Thread overview
UTF8/16 always 8/16 bits ?
Apr 22, 2004
Ben Hinkle
Apr 22, 2004
Scott Egan
April 22, 2004
The unicode standard says that UTF8 and UTF16 characters vary in size. How D handles this ? is it assumed that UTF8 chars are always 8-bits and UTF16 chars are always 16 bits ?


April 22, 2004
On Thu, 22 Apr 2004 11:57:31 +0000 (UTC), Achilleas Margaritis
<Achilleas_member@pathlink.com> wrote:

>The unicode standard says that UTF8 and UTF16 characters vary in size. How D handles this ? is it assumed that UTF8 chars are always 8-bits and UTF16 chars are always 16 bits ?

In std.utf
http://www.digitalmars.com/d/phobos.html#utf
there are functions like
 dchar decode(char[] s, inout uint idx)
that take a UTF8 char[] and an index and return the UTF32 codepoint
and advances the index by one or more bytes. The regular array
indexing [] doesn't know about multi-slot characters.

-Ben
April 22, 2004
It doesn't although they are called UTF-8 and UTF-16 they are just arrays of appropriate lengh chars.
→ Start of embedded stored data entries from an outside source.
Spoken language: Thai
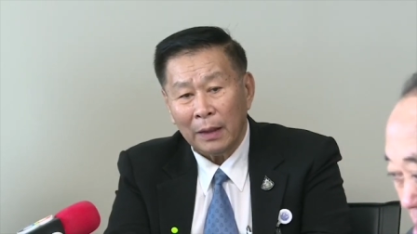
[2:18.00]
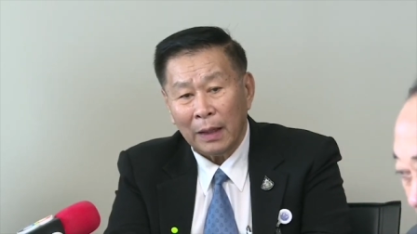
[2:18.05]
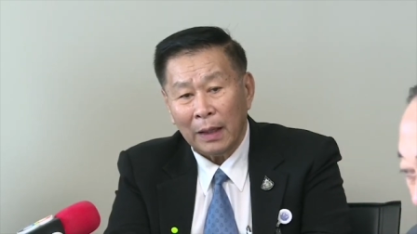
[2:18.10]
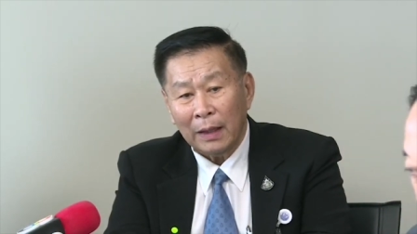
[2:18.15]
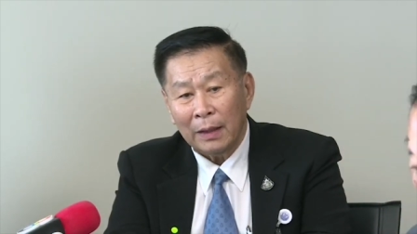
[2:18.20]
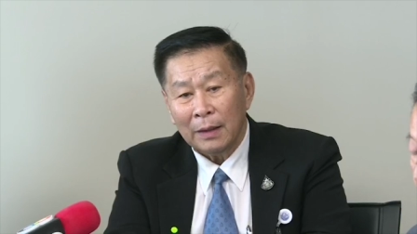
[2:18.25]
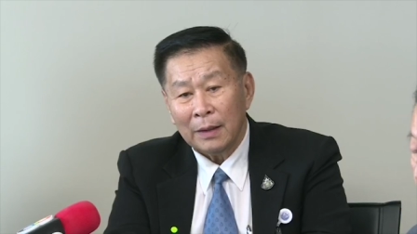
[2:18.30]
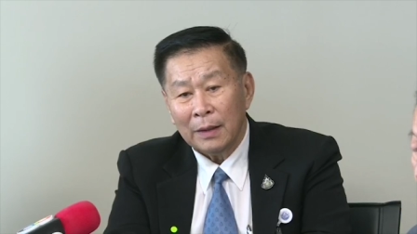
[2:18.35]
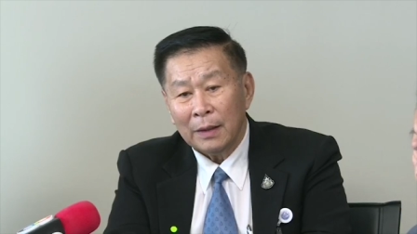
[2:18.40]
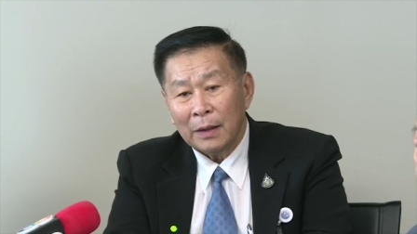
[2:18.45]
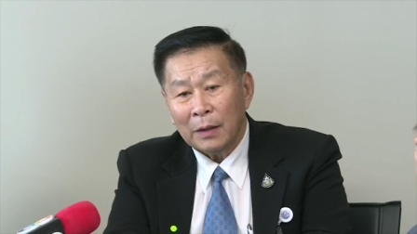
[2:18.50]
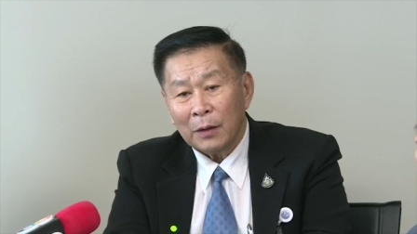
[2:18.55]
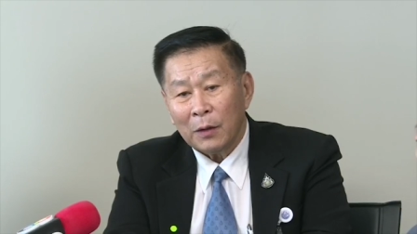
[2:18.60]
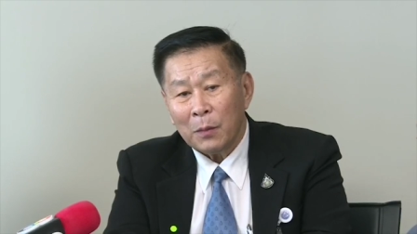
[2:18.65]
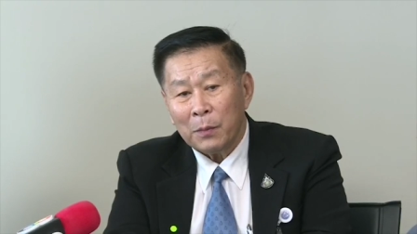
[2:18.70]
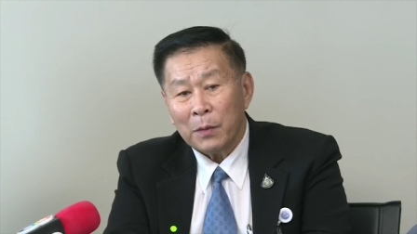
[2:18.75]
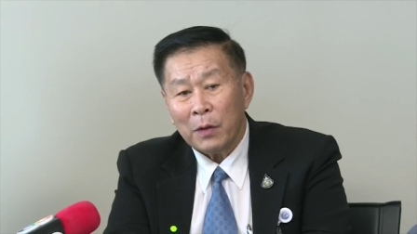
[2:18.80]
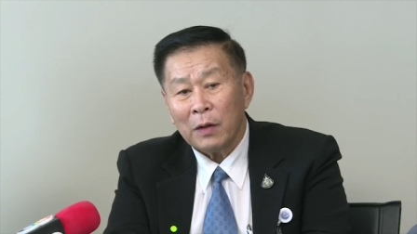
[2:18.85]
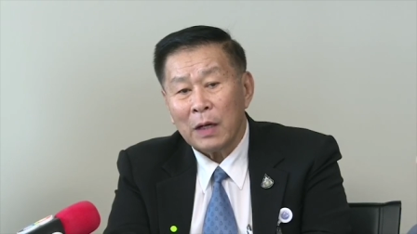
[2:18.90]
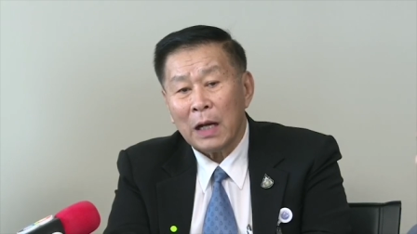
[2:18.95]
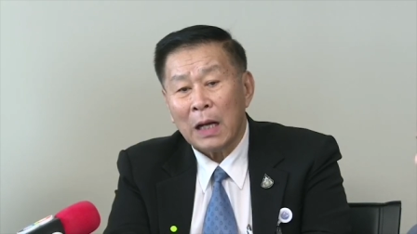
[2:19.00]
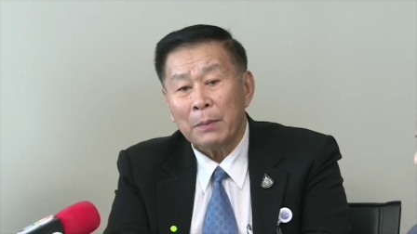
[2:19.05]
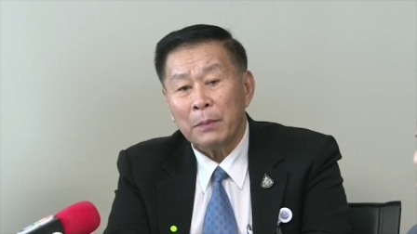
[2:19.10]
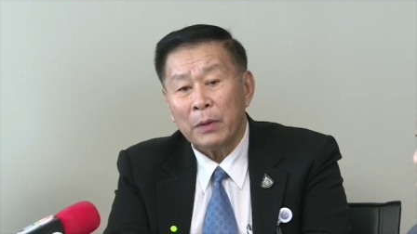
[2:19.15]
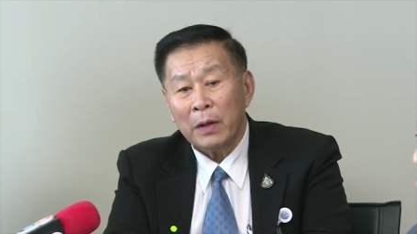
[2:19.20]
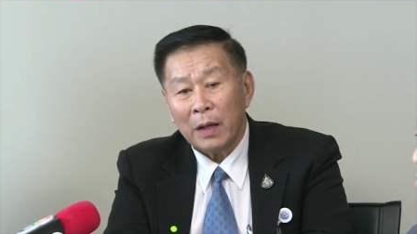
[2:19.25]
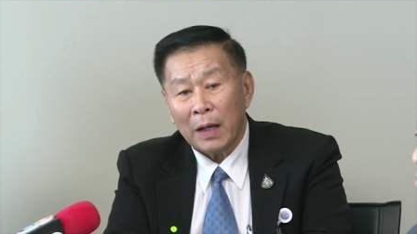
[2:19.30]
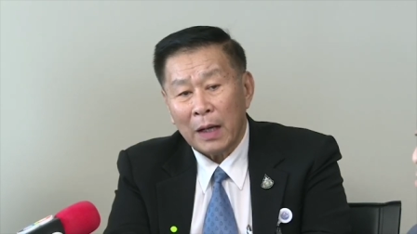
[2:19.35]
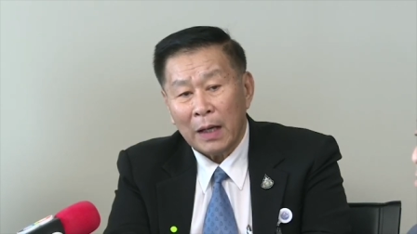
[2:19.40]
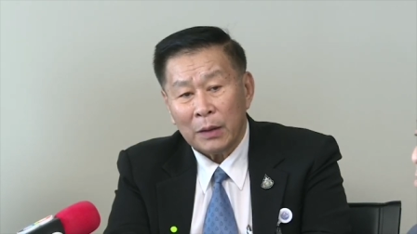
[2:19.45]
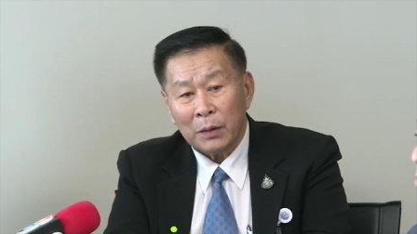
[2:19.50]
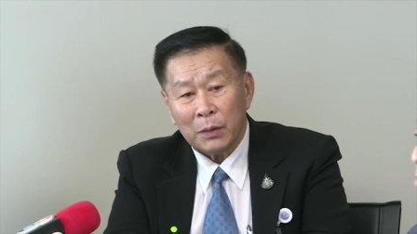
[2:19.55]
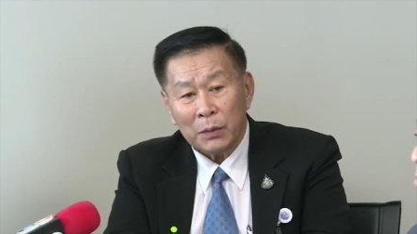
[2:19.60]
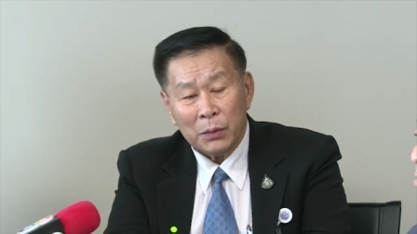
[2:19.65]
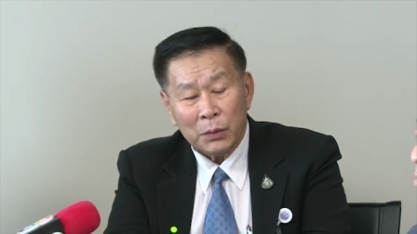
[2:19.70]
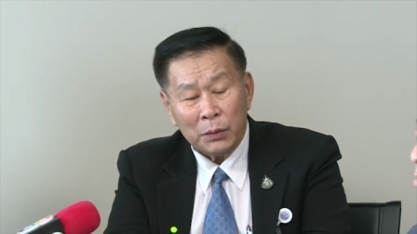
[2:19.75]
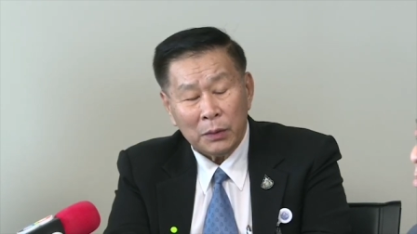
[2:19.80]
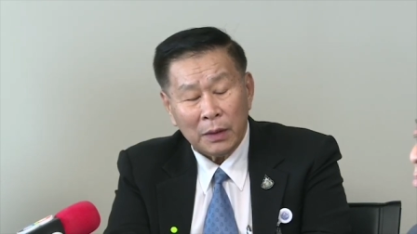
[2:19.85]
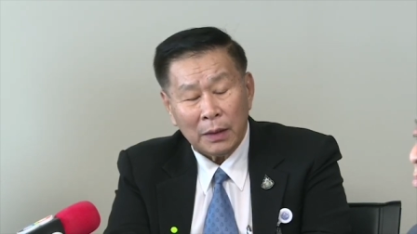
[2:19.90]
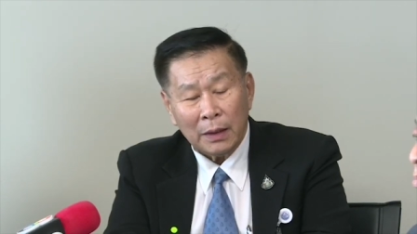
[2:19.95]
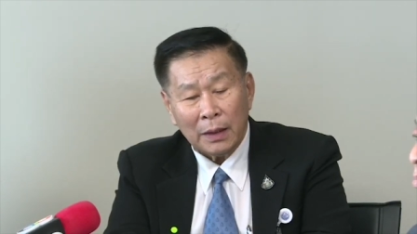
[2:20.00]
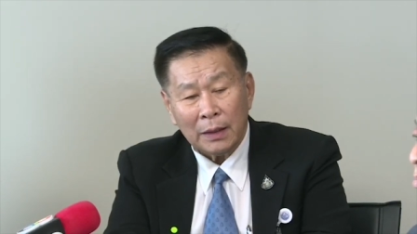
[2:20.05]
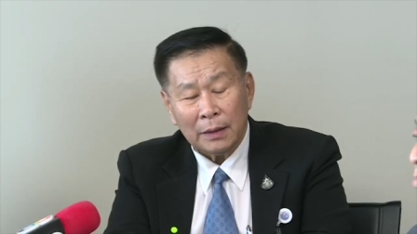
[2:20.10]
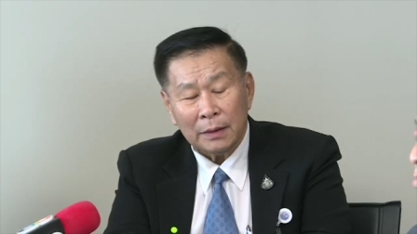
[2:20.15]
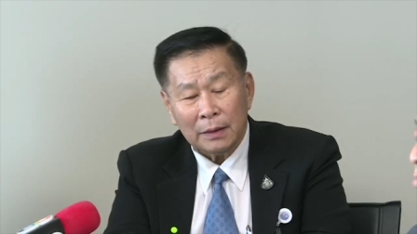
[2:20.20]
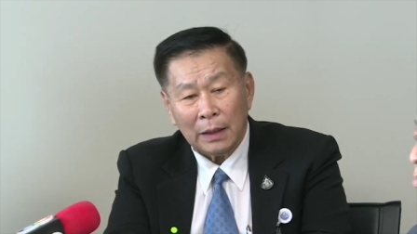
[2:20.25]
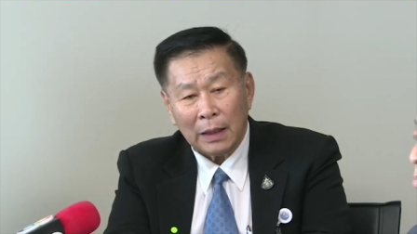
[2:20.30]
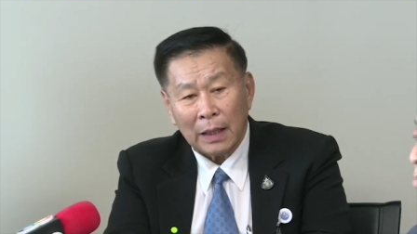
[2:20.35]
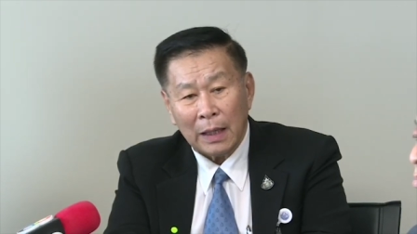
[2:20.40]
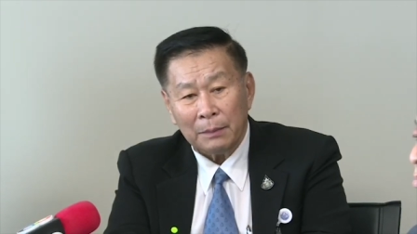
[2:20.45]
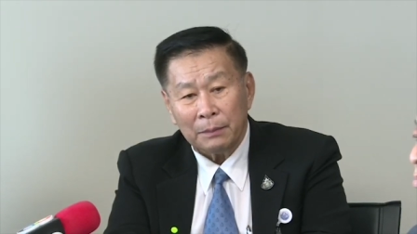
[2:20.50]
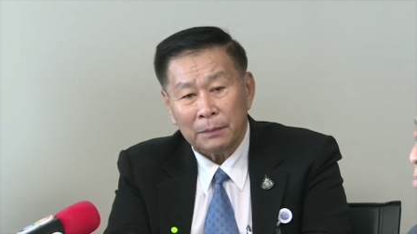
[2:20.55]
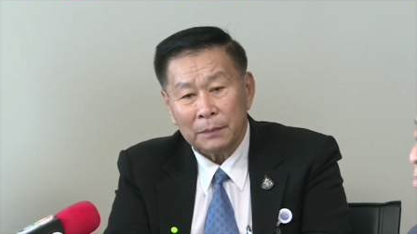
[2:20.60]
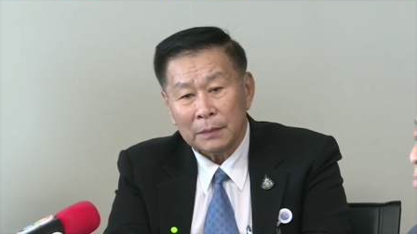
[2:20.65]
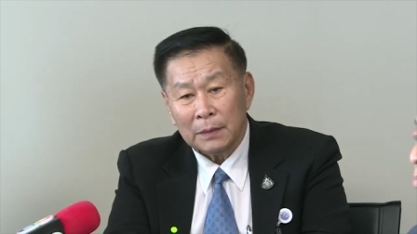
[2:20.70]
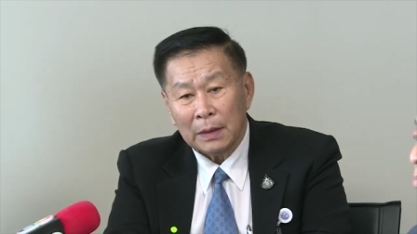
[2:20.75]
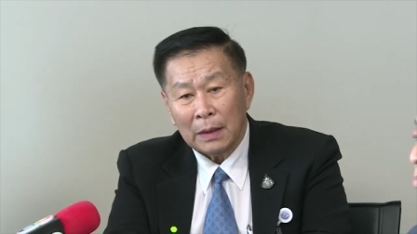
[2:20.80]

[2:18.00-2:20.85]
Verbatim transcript: ยนะก็เพราะการบริหารของคุณทั้งนั้นนะครับ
The O/S is what really has to deal with them as Unicode.

This means of course that using indexes against the char[] and mucking aroung with the data you may end up with invalid unicode.

telle est la vie


"Achilleas Margaritis" <Achilleas_member@pathlink.com> wrote in message news:c68bvb$1vgk$1@digitaldaemon.com...
> The unicode standard says that UTF8 and UTF16 characters vary in size. How
D
> handles this ? is it assumed that UTF8 chars are always 8-bits and UTF16
chars
> are always 16 bits ?
>
>